Data supplied
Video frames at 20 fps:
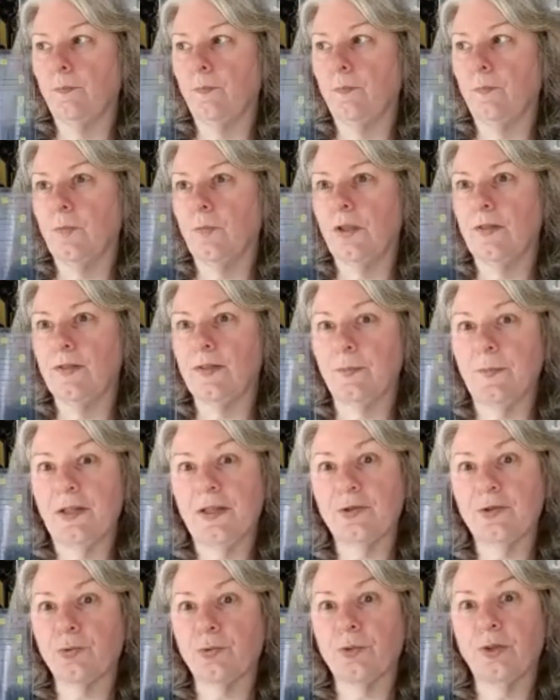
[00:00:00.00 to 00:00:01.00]
it's the
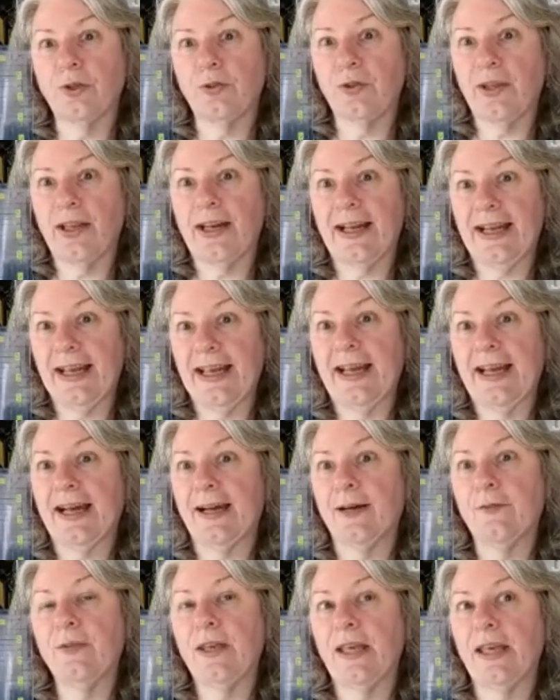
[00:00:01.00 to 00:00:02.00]
biggest ruler that I
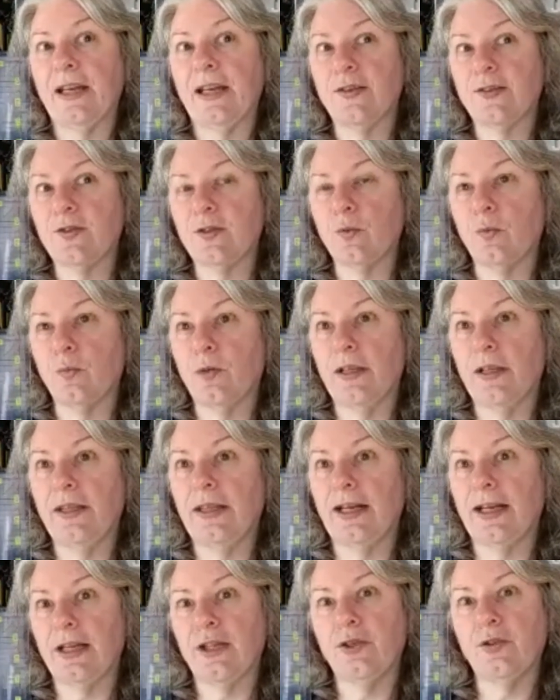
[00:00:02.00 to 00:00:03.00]
have, and it's the one that
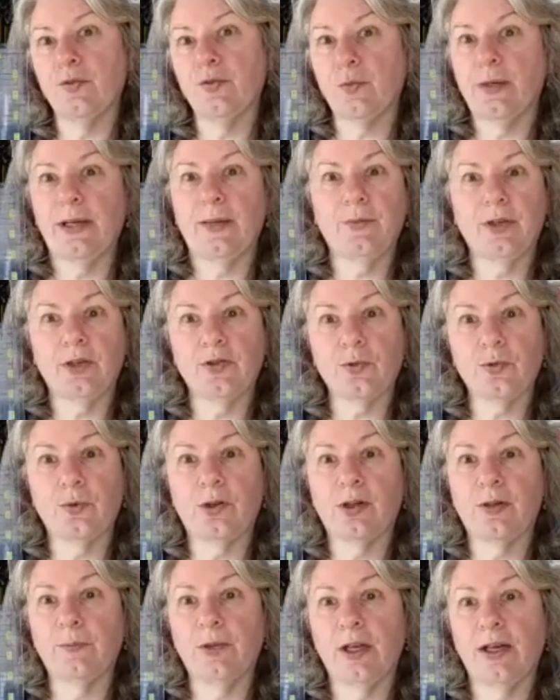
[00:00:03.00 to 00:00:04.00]
I use when I'm going to square
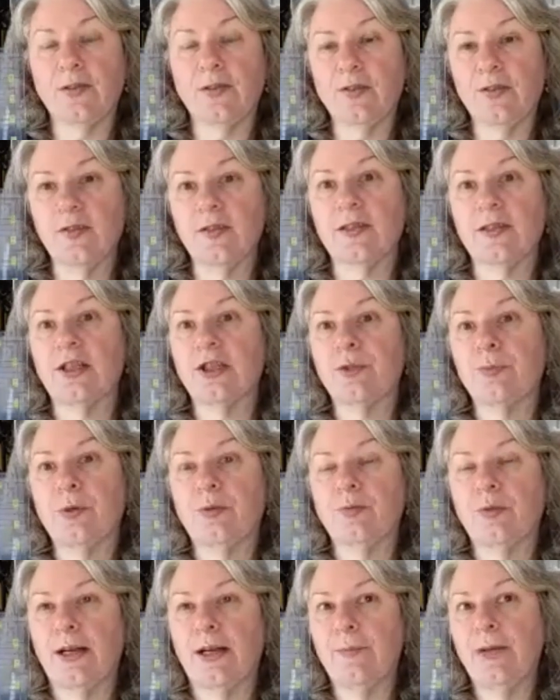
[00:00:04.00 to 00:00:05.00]
up blocks and such. But
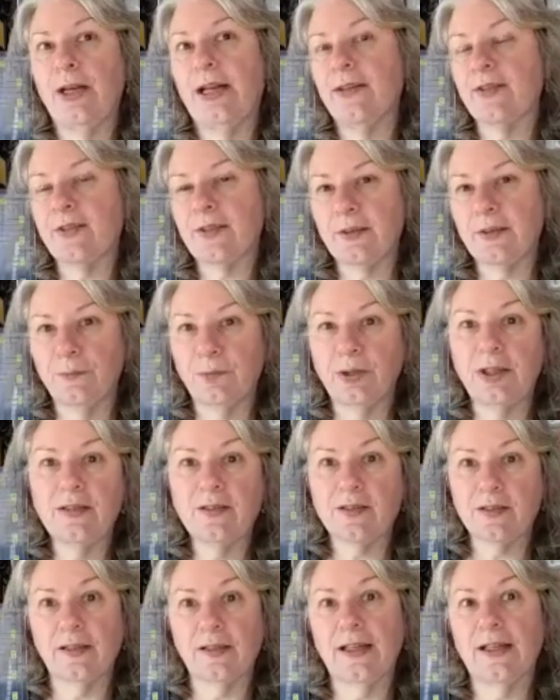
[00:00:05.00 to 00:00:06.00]
Robin has a complete
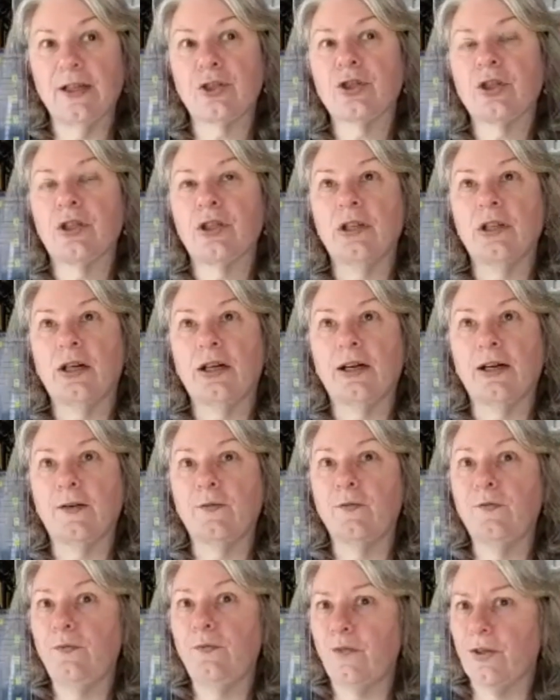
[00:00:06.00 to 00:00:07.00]
selection of
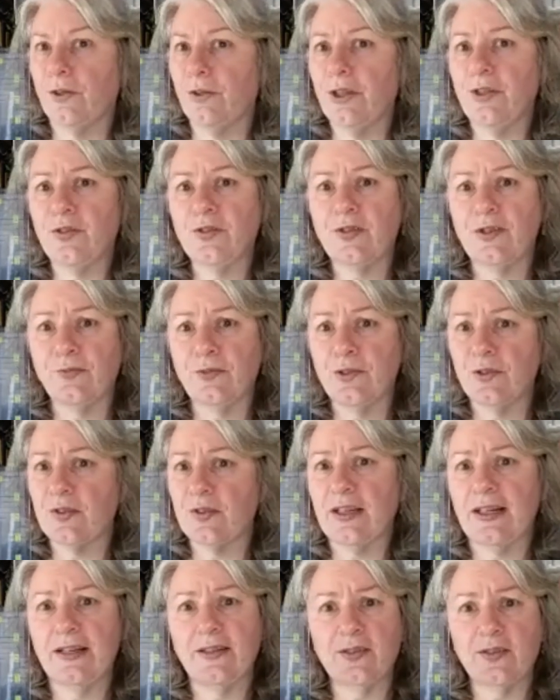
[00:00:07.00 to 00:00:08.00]
various different
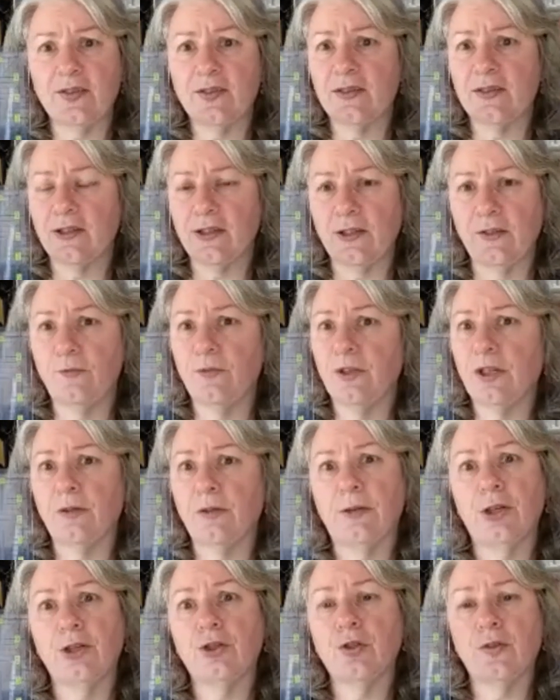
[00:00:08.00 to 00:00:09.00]
sizes and
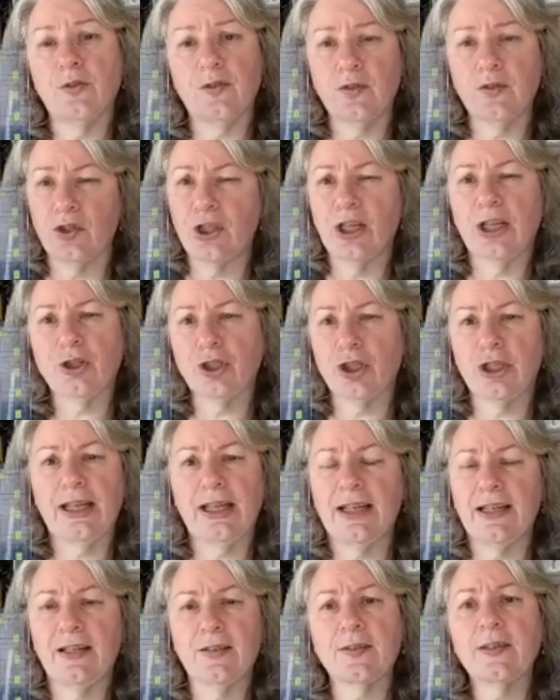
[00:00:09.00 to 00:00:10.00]
configurations, and she actually
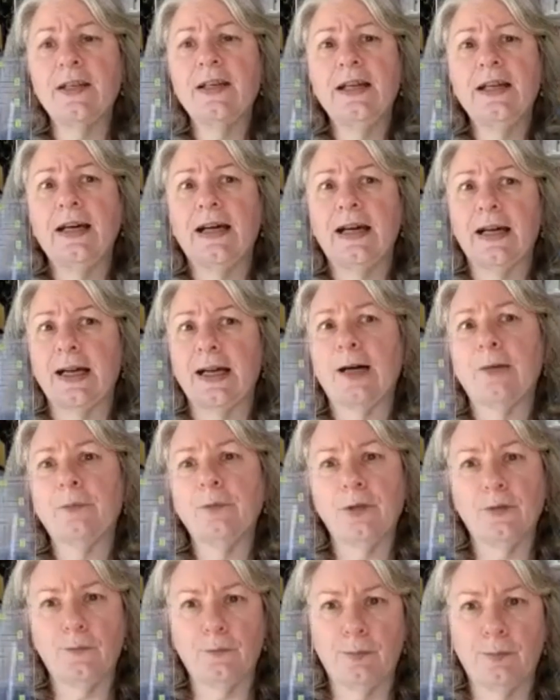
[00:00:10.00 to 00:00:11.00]
has a couple
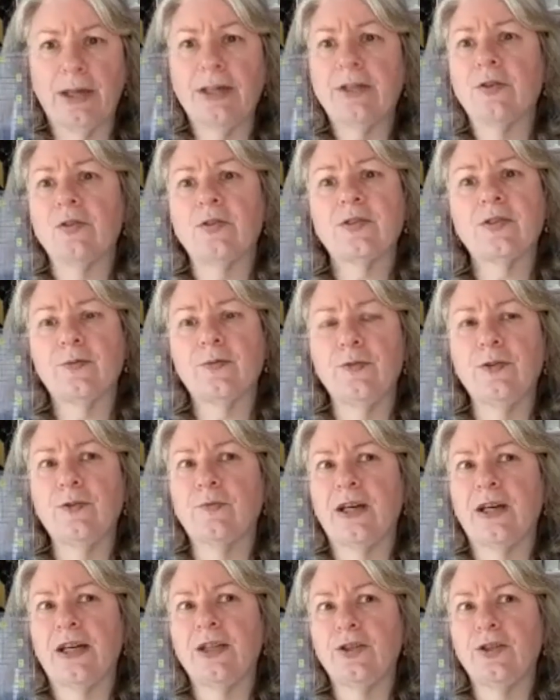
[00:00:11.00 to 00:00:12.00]
of bundles if you
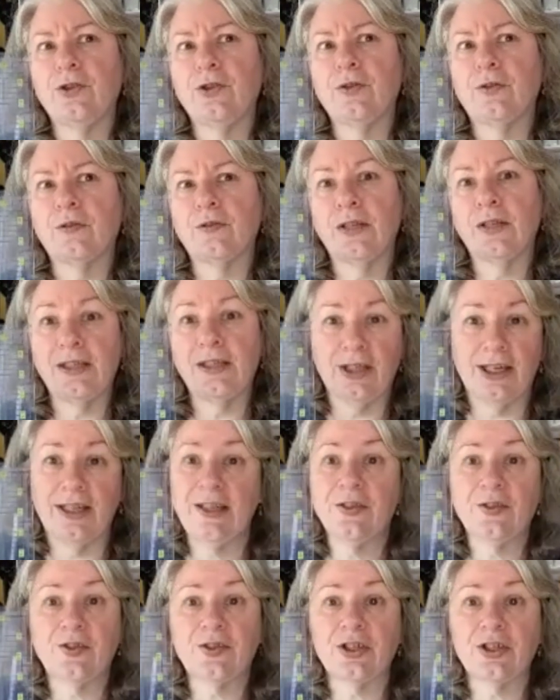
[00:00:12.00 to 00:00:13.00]
find that you're getting
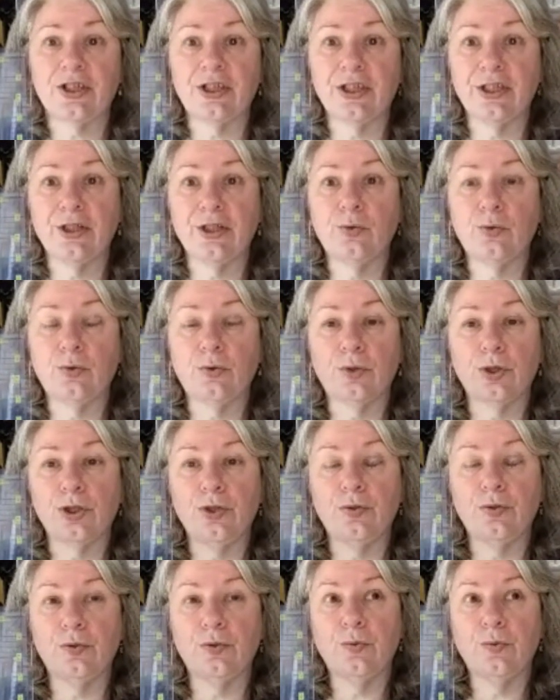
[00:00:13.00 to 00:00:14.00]
started or you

What this task involves
Give back every record precisely as it stands, without the images.

Answer for this exercise
Video frames at 20 fps:
[00:00:00.00 to 00:00:01.00]
it's the
[00:00:01.00 to 00:00:02.00]
biggest ruler that I
[00:00:02.00 to 00:00:03.00]
have, and it's the one that
[00:00:03.00 to 00:00:04.00]
I use when I'm going to square
[00:00:04.00 to 00:00:05.00]
up blocks and such. But
[00:00:05.00 to 00:00:06.00]
Robin has a complete
[00:00:06.00 to 00:00:07.00]
selection of
[00:00:07.00 to 00:00:08.00]
various different
[00:00:08.00 to 00:00:09.00]
sizes and
[00:00:09.00 to 00:00:10.00]
configurations, and she actually
[00:00:10.00 to 00:00:11.00]
has a couple
[00:00:11.00 to 00:00:12.00]
of bundles if you
[00:00:12.00 to 00:00:13.00]
find that you're getting
[00:00:13.00 to 00:00:14.00]
started or you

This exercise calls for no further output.